(Data excerpts)
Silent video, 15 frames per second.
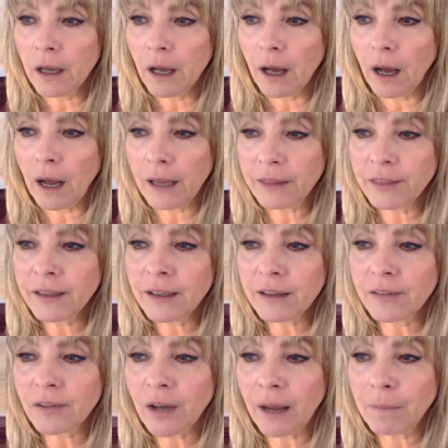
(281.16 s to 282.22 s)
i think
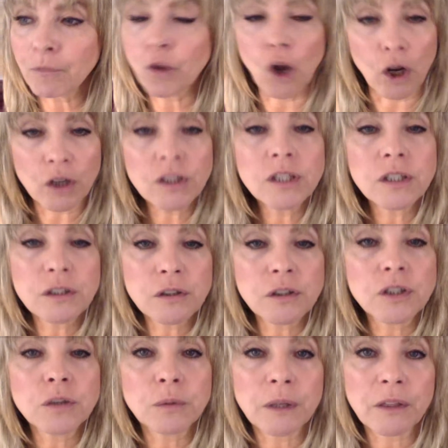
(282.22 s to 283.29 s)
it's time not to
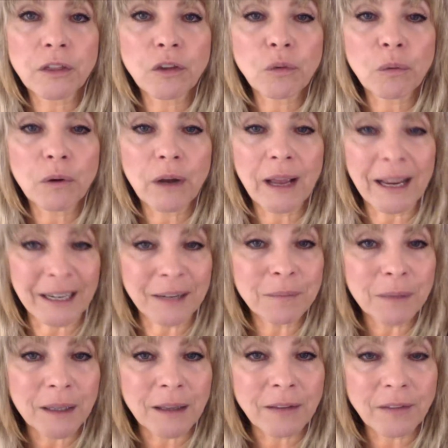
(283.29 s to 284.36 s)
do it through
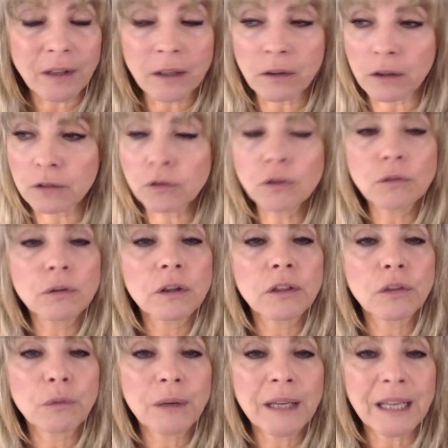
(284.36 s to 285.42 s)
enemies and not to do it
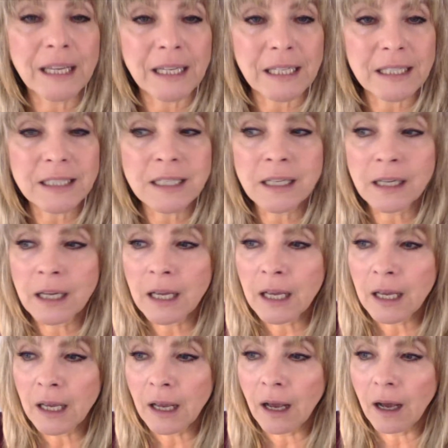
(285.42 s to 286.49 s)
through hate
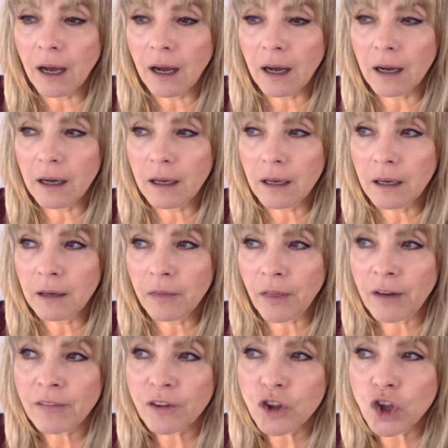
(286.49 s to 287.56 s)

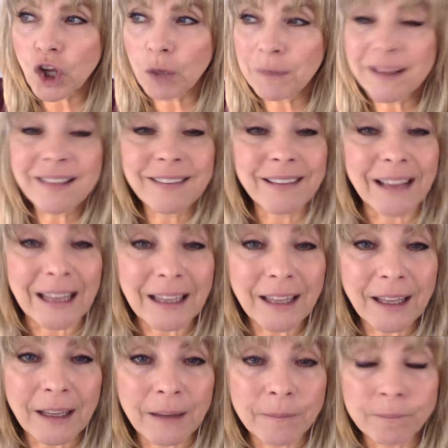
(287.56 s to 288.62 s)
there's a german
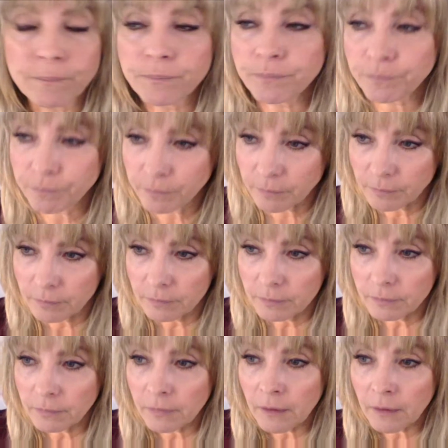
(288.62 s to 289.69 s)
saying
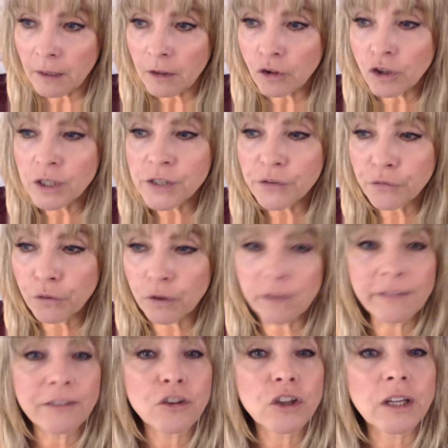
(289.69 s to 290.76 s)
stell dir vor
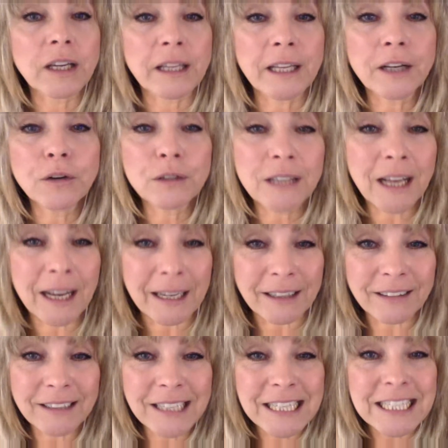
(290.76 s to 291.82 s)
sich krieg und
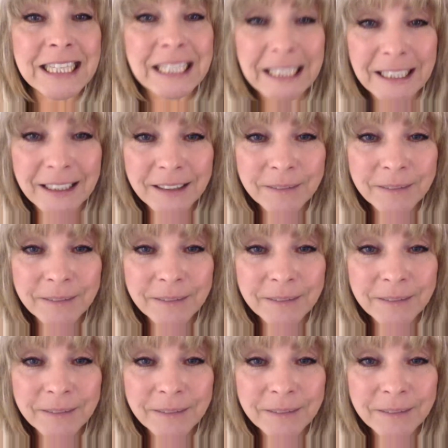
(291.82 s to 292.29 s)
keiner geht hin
---
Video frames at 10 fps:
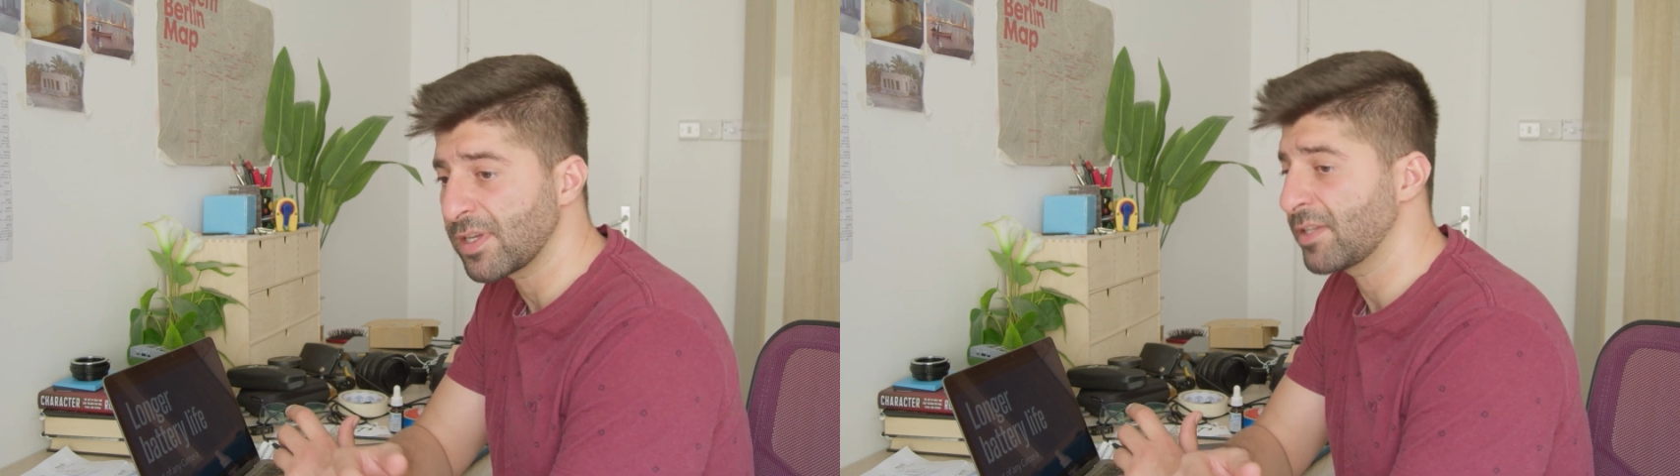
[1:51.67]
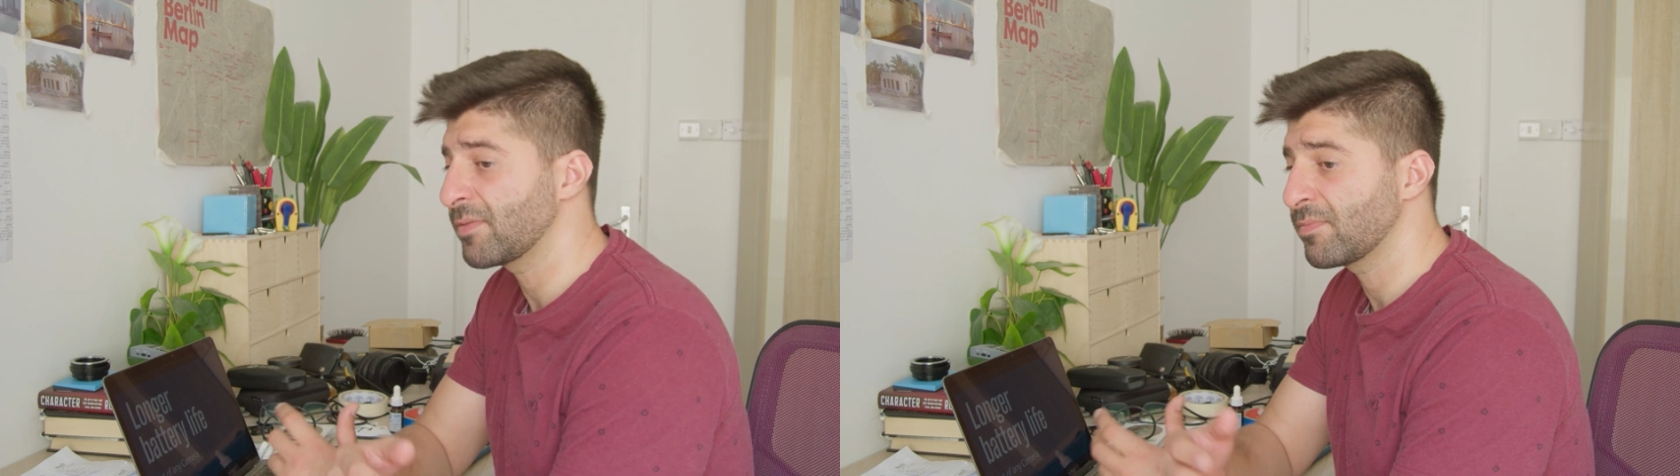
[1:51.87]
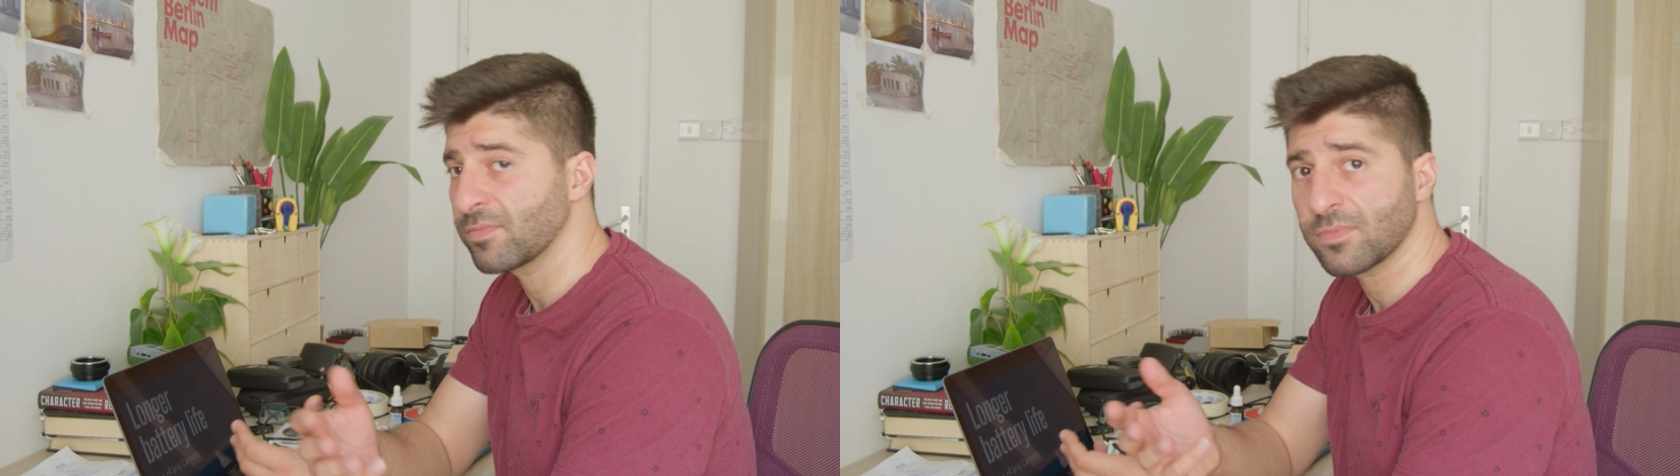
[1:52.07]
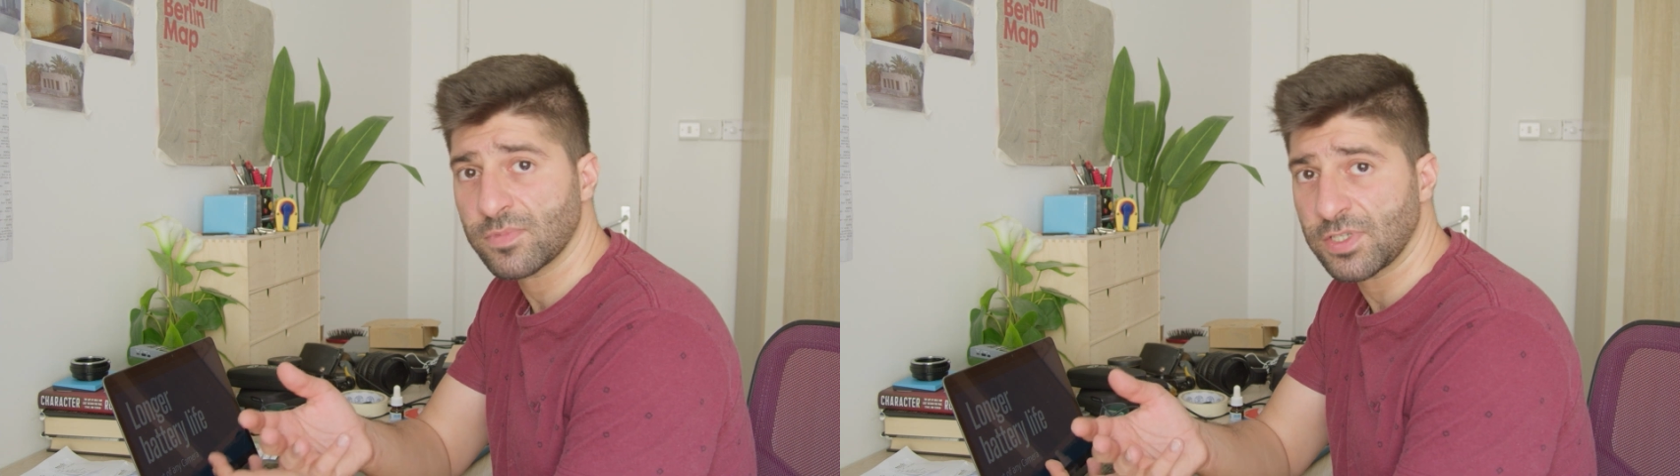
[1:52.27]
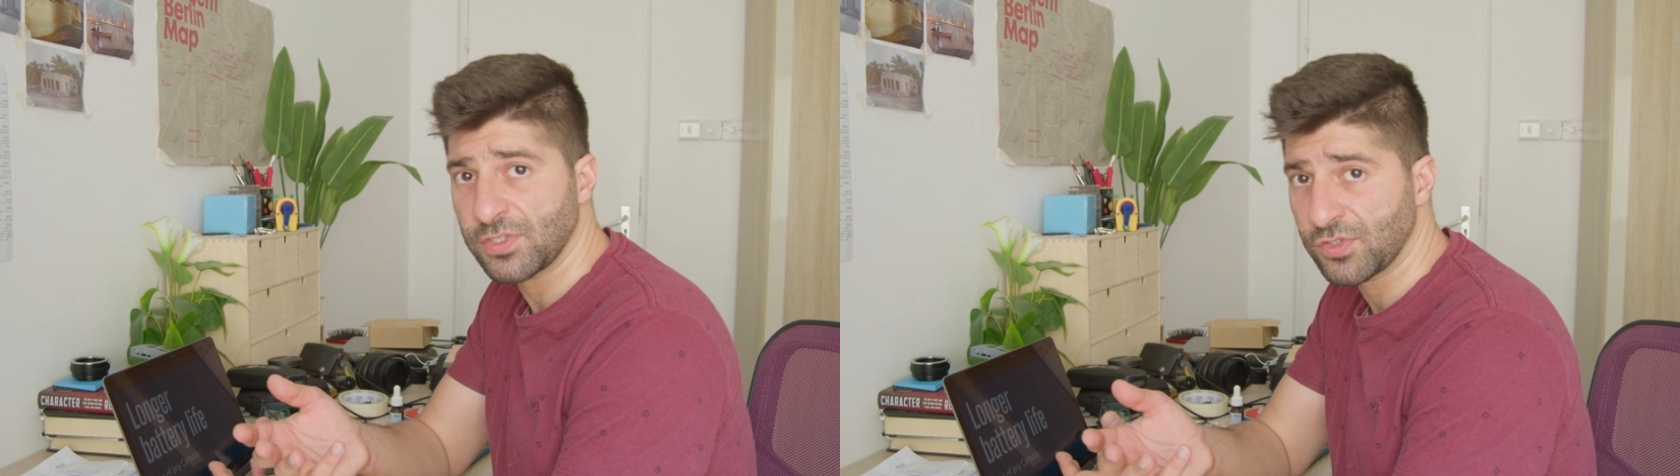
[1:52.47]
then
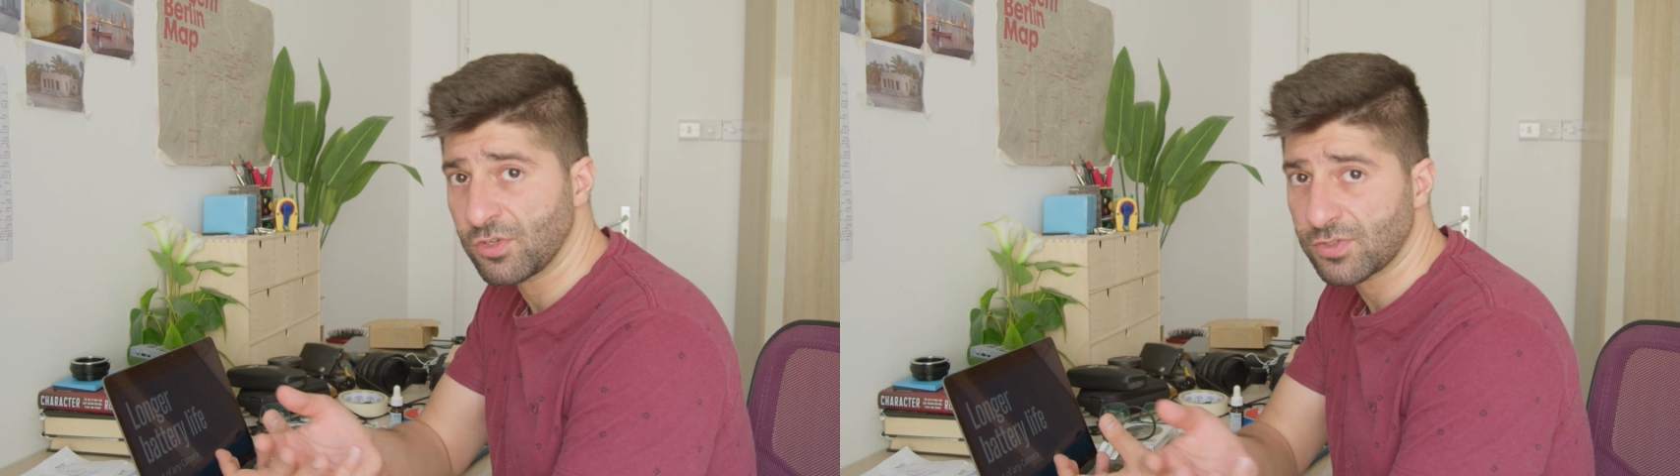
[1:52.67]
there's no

**Exercise**
Search the data above for the word "frames" and show every line that has it.

**Solution to this problem**
Silent video, 15 frames per second.
Video frames at 10 fps:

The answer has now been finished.